Dari sekian banyak ciri negatif yang telah diungkapkan Mochtar Lubis, satu-satunya ciri positif adalah sifat manusia Indonesia yang artistik. Indonesia memang merupakan negara yang kaya akan seni dan budaya yang beraneka ragam. Daya artistik manusia Indonesia menghasilkan beragam seni rupa dan kerajinan yang sangat indah. Ciri ini merupakan sumber dan tumpuan harapan bagi masa depan manusia Indonesia.
Meskipun buku ini berisi pidato Mochtar Lubis yang disampaikan pada tahun 1977, namun isinya masih sangat relevan jika dibaca sekarang. Sebab, sampai saat ini sifat-sifat buruk manusia Indonesia masih dapat ditemukan dan belum berubah dari masa ke masa.
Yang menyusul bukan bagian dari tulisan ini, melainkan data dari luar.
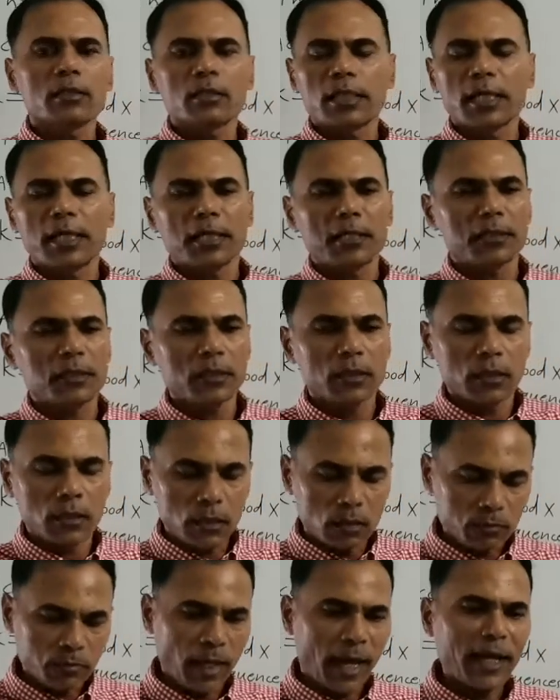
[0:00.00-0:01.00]
then
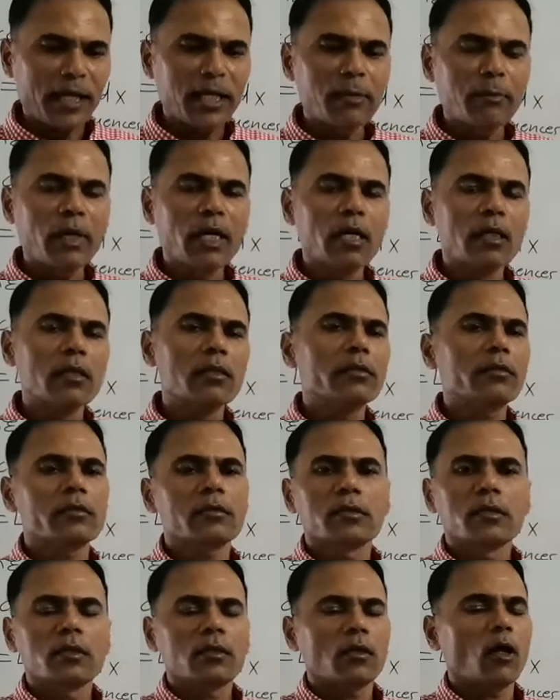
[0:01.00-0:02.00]

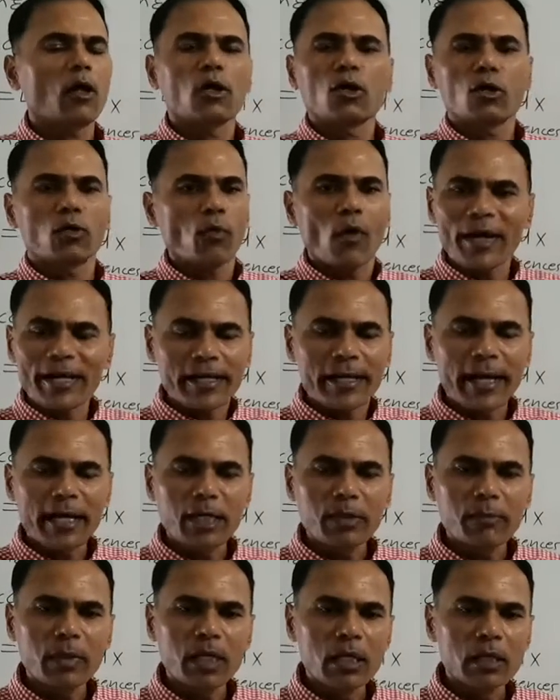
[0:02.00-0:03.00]
animals or wild
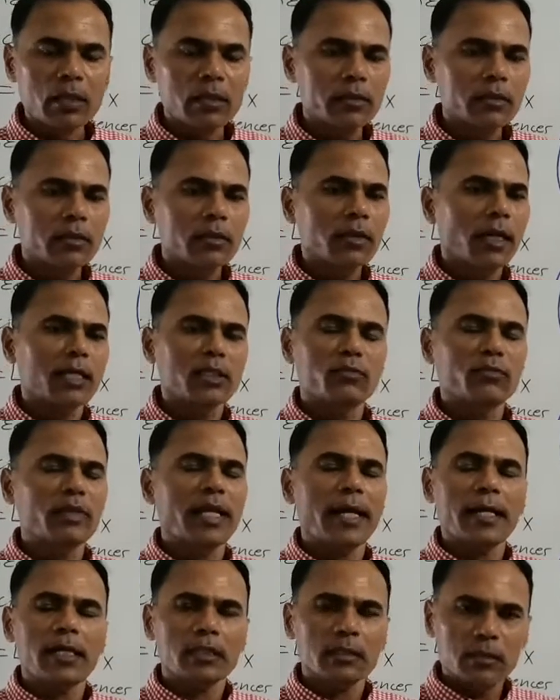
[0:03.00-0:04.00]
animals as
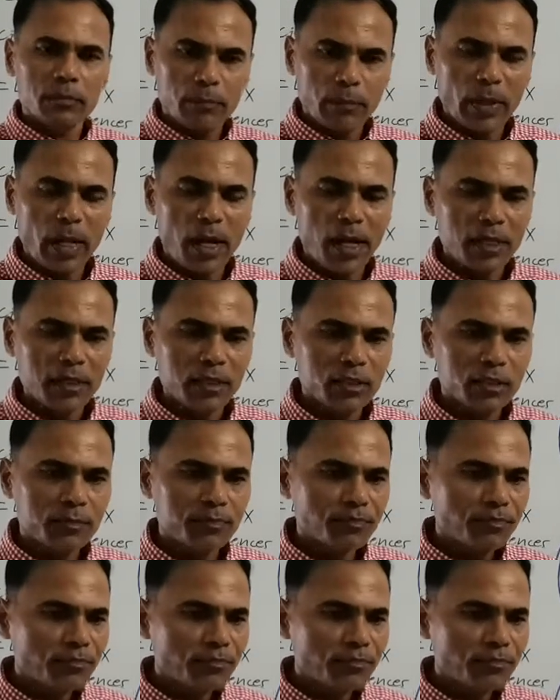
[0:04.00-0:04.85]
well as plants.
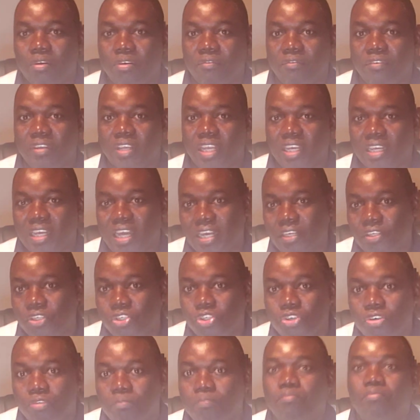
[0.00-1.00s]
of it. Like, I
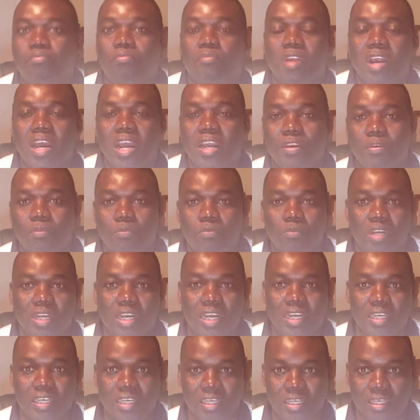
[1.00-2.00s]
took pride in what
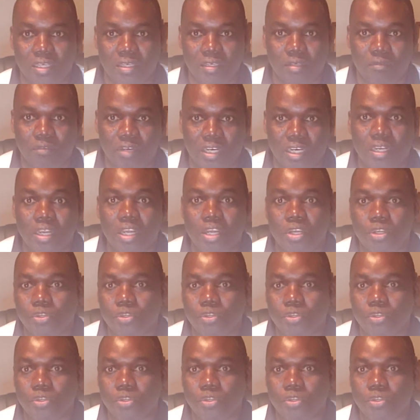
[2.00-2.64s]
I did, right?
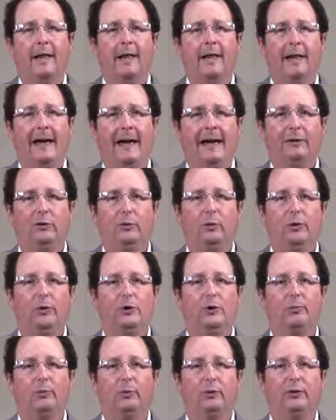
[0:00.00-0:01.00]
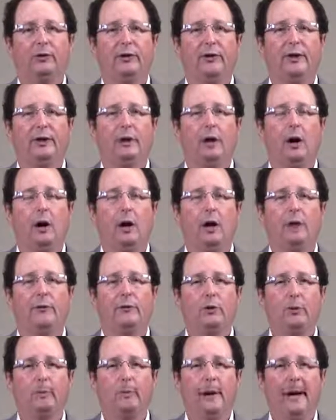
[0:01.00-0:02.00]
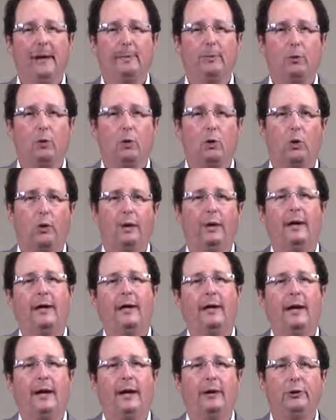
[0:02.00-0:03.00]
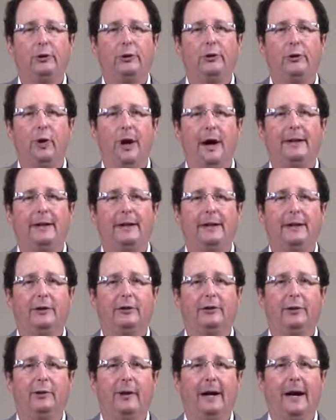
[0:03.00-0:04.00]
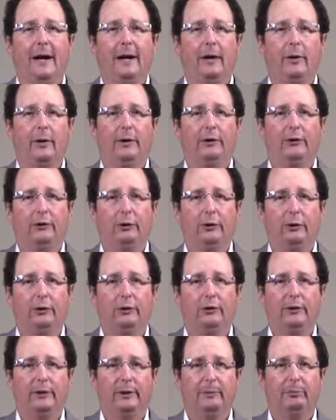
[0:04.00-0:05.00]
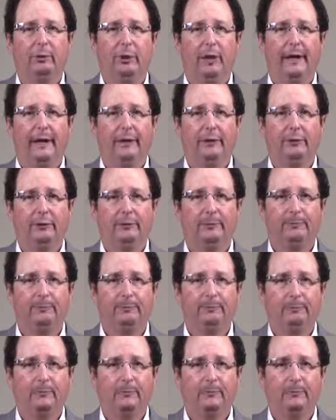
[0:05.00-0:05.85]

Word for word: that's when you present all of your paperwork and you try to get your IRS solution in place.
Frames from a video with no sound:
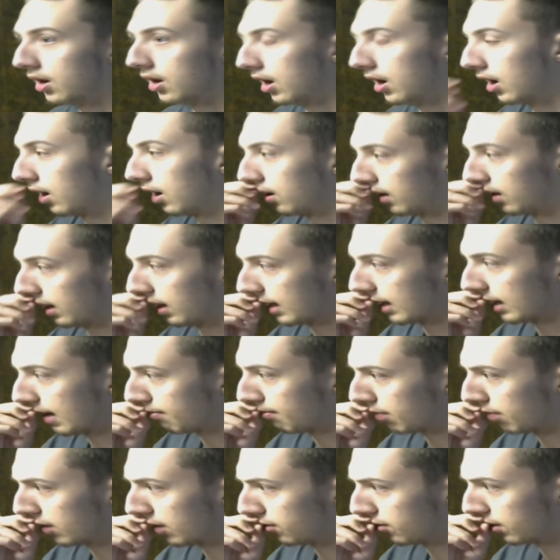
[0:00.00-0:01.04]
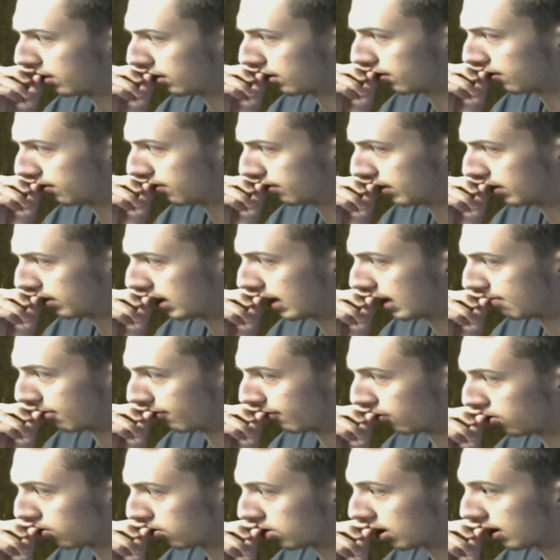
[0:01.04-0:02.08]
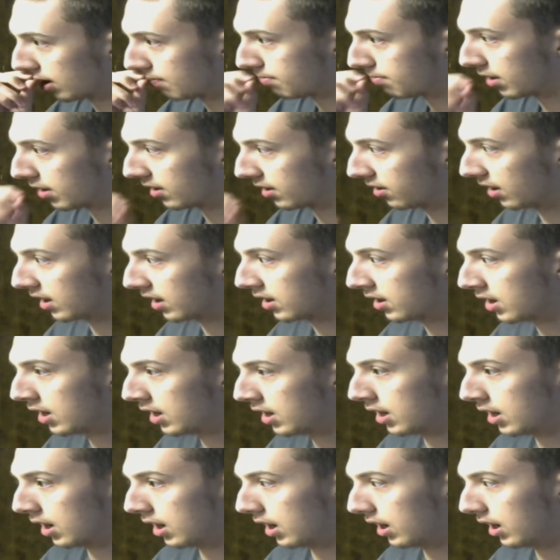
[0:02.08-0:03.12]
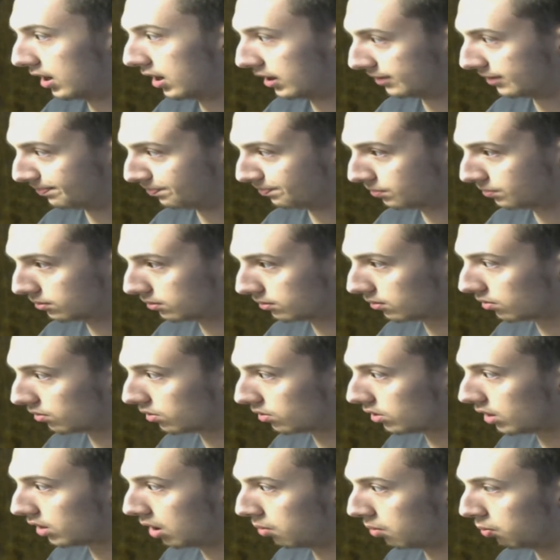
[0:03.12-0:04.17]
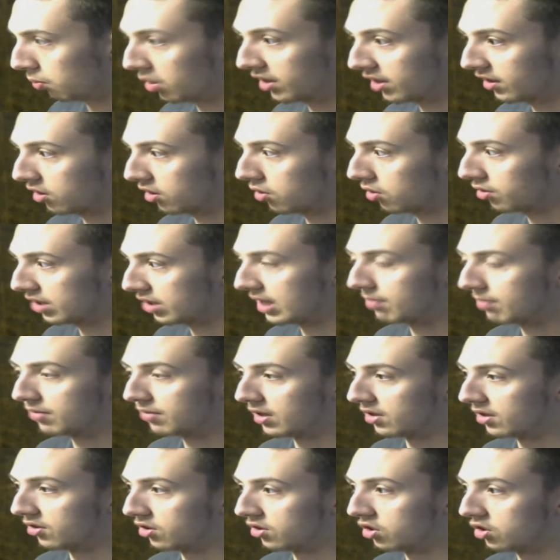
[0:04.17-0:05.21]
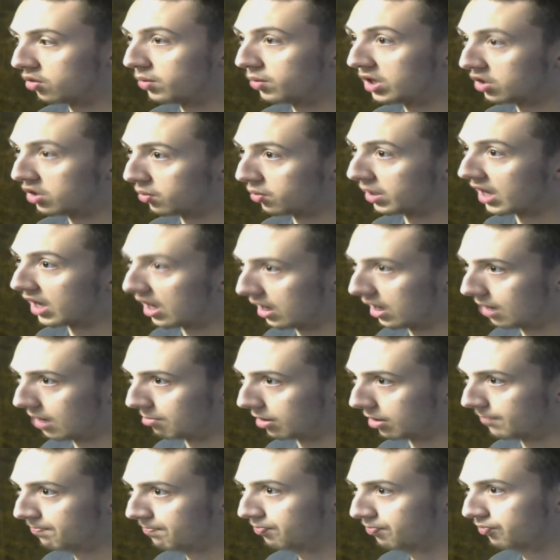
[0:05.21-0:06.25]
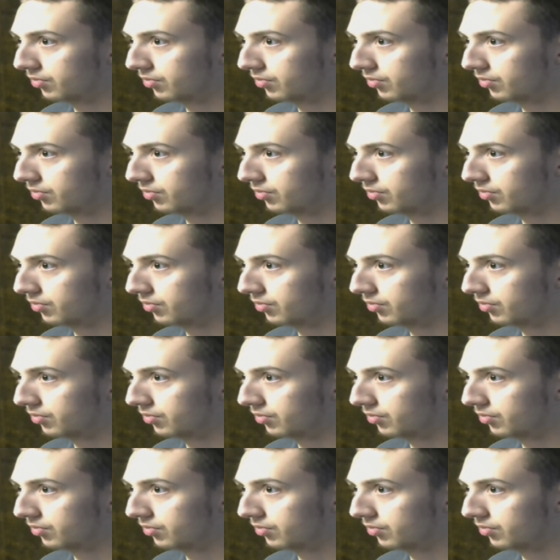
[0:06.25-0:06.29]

I can't pronounce his name unfortunately, but it's like one of the girls' names is Yui Yuigahama,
Tata bahasa yang lugas dan gamblang memudahkan pembaca memahami isi dari pidato tersebut. Buku ini mengungkapkan kebobrokan-kebobrokan yang merupakan refleksi dari manusia Indonesia saat ini. Manusia Indonesia hadir di tengah masyarakat Indonesia yang sedang dilanda krisis moral dan karakter. Sebagai cerminan, adanya buku ini dapat membantu membangun kembali manusia Indonesia ke arah yang lebih baik.